Stored data entries:
--- START ---

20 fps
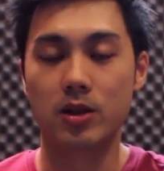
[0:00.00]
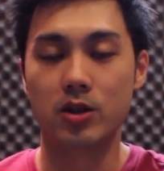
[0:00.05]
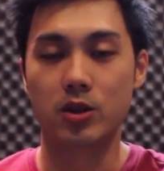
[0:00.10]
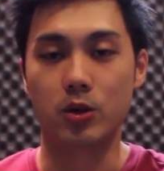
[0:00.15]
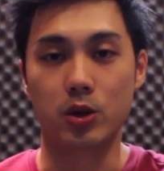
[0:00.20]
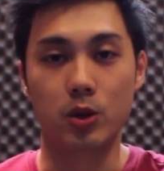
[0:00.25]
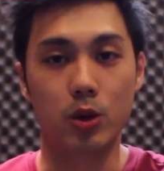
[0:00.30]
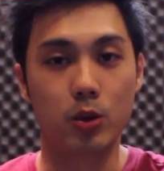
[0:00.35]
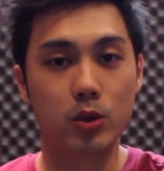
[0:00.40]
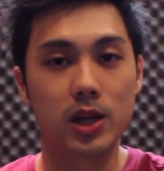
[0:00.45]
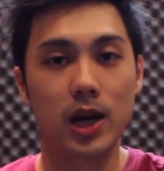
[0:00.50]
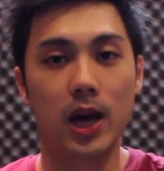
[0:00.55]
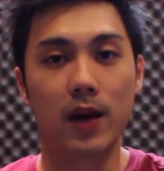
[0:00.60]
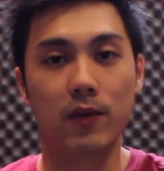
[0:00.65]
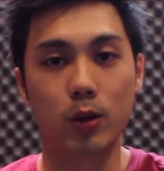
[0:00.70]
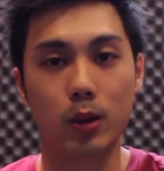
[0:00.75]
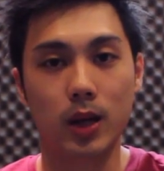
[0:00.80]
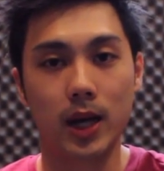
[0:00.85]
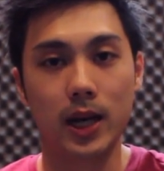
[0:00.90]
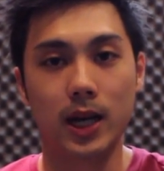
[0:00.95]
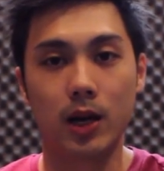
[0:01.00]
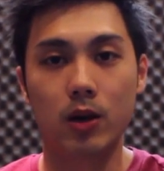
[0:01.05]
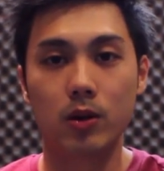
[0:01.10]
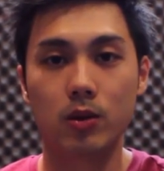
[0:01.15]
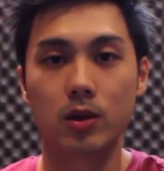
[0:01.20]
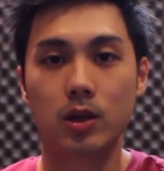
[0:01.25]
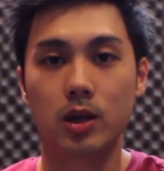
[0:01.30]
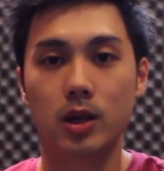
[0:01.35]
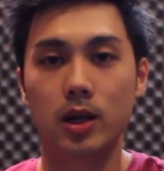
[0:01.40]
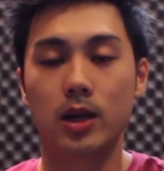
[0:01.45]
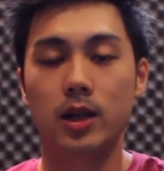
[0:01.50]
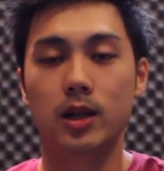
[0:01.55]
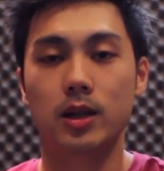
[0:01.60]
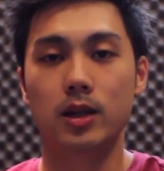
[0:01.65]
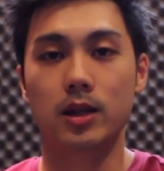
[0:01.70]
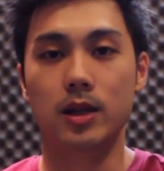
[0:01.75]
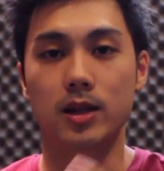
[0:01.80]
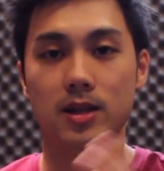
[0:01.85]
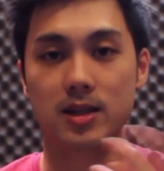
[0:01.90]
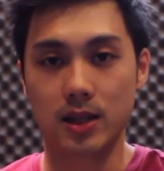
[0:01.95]
So you only have to line out
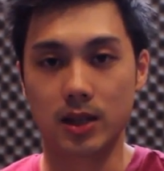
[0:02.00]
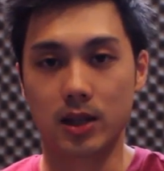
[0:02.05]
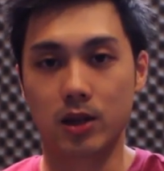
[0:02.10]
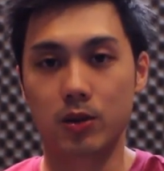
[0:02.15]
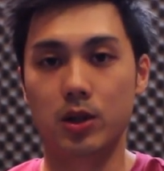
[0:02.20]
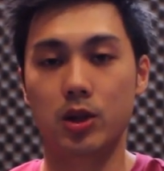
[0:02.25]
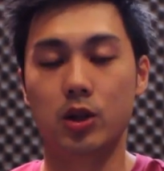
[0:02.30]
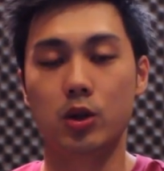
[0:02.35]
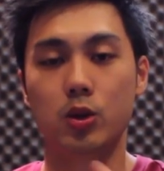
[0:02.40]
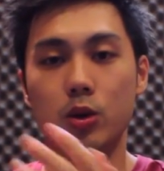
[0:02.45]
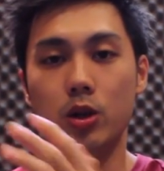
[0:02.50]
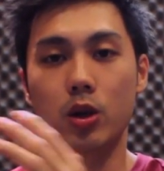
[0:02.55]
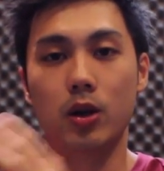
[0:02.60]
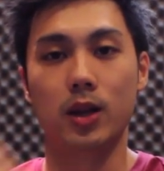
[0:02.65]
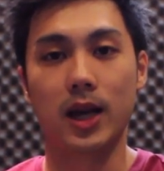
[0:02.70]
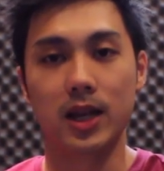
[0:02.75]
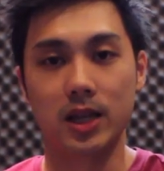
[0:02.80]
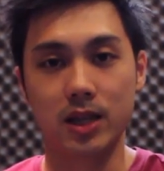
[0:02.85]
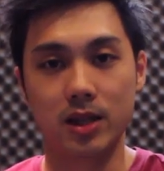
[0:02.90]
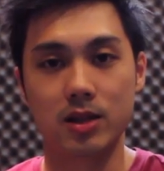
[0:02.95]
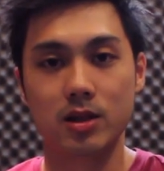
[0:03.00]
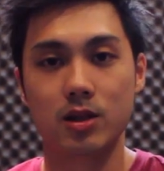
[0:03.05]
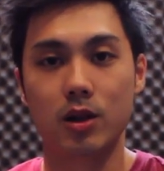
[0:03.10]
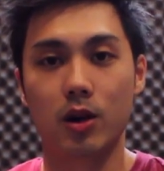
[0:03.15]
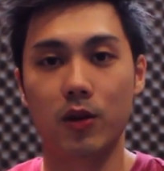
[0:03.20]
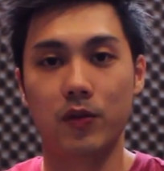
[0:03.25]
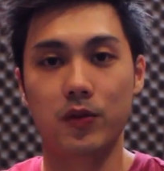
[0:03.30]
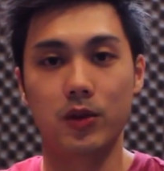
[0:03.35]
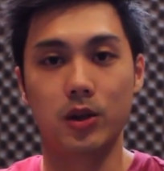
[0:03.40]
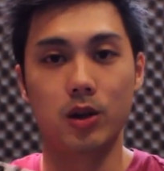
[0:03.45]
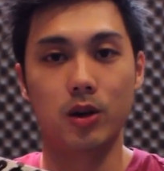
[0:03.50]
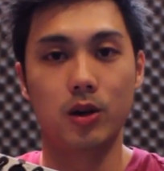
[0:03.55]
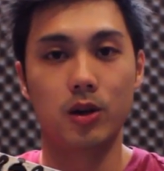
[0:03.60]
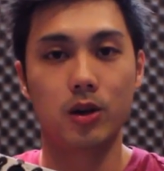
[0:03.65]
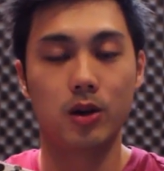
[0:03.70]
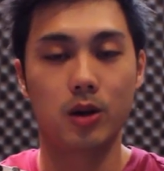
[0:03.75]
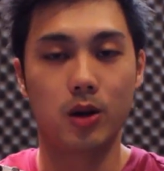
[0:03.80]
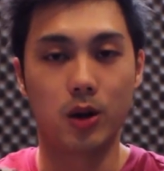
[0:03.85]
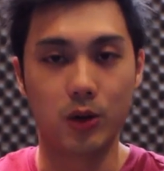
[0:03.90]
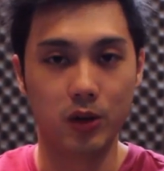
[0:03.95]
the signal into your line ins of your
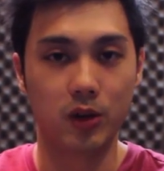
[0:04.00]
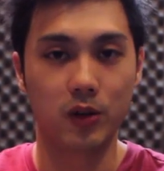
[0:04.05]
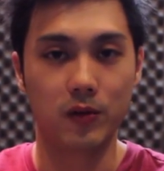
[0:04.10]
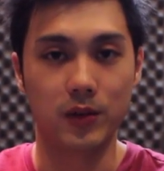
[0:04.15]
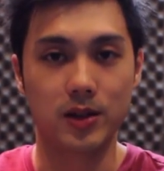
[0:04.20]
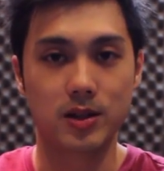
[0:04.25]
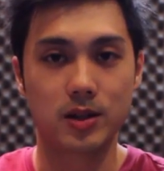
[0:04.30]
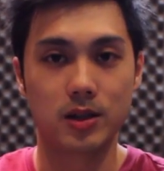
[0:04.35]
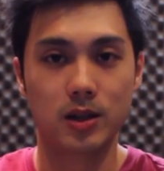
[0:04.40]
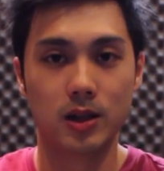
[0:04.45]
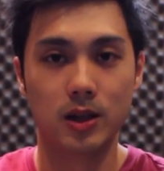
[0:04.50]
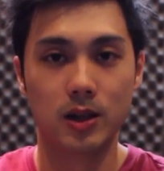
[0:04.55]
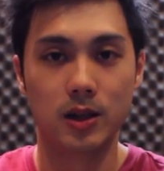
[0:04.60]
audio interface.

--- END ---

**ASSIGNED TASK**
Write out every entry exactly. Pictures do not belong in the copy.

**ANSWER TO THIS TASK**
20 fps
[0:00.00]
[0:00.05]
[0:00.10]
[0:00.15]
[0:00.20]
[0:00.25]
[0:00.30]
[0:00.35]
[0:00.40]
[0:00.45]
[0:00.50]
[0:00.55]
[0:00.60]
[0:00.65]
[0:00.70]
[0:00.75]
[0:00.80]
[0:00.85]
[0:00.90]
[0:00.95]
[0:01.00]
[0:01.05]
[0:01.10]
[0:01.15]
[0:01.20]
[0:01.25]
[0:01.30]
[0:01.35]
[0:01.40]
[0:01.45]
[0:01.50]
[0:01.55]
[0:01.60]
[0:01.65]
[0:01.70]
[0:01.75]
[0:01.80]
[0:01.85]
[0:01.90]
[0:01.95]
So you only have to line out
[0:02.00]
[0:02.05]
[0:02.10]
[0:02.15]
[0:02.20]
[0:02.25]
[0:02.30]
[0:02.35]
[0:02.40]
[0:02.45]
[0:02.50]
[0:02.55]
[0:02.60]
[0:02.65]
[0:02.70]
[0:02.75]
[0:02.80]
[0:02.85]
[0:02.90]
[0:02.95]
[0:03.00]
[0:03.05]
[0:03.10]
[0:03.15]
[0:03.20]
[0:03.25]
[0:03.30]
[0:03.35]
[0:03.40]
[0:03.45]
[0:03.50]
[0:03.55]
[0:03.60]
[0:03.65]
[0:03.70]
[0:03.75]
[0:03.80]
[0:03.85]
[0:03.90]
[0:03.95]
the signal into your line ins of your
[0:04.00]
[0:04.05]
[0:04.10]
[0:04.15]
[0:04.20]
[0:04.25]
[0:04.30]
[0:04.35]
[0:04.40]
[0:04.45]
[0:04.50]
[0:04.55]
[0:04.60]
audio interface.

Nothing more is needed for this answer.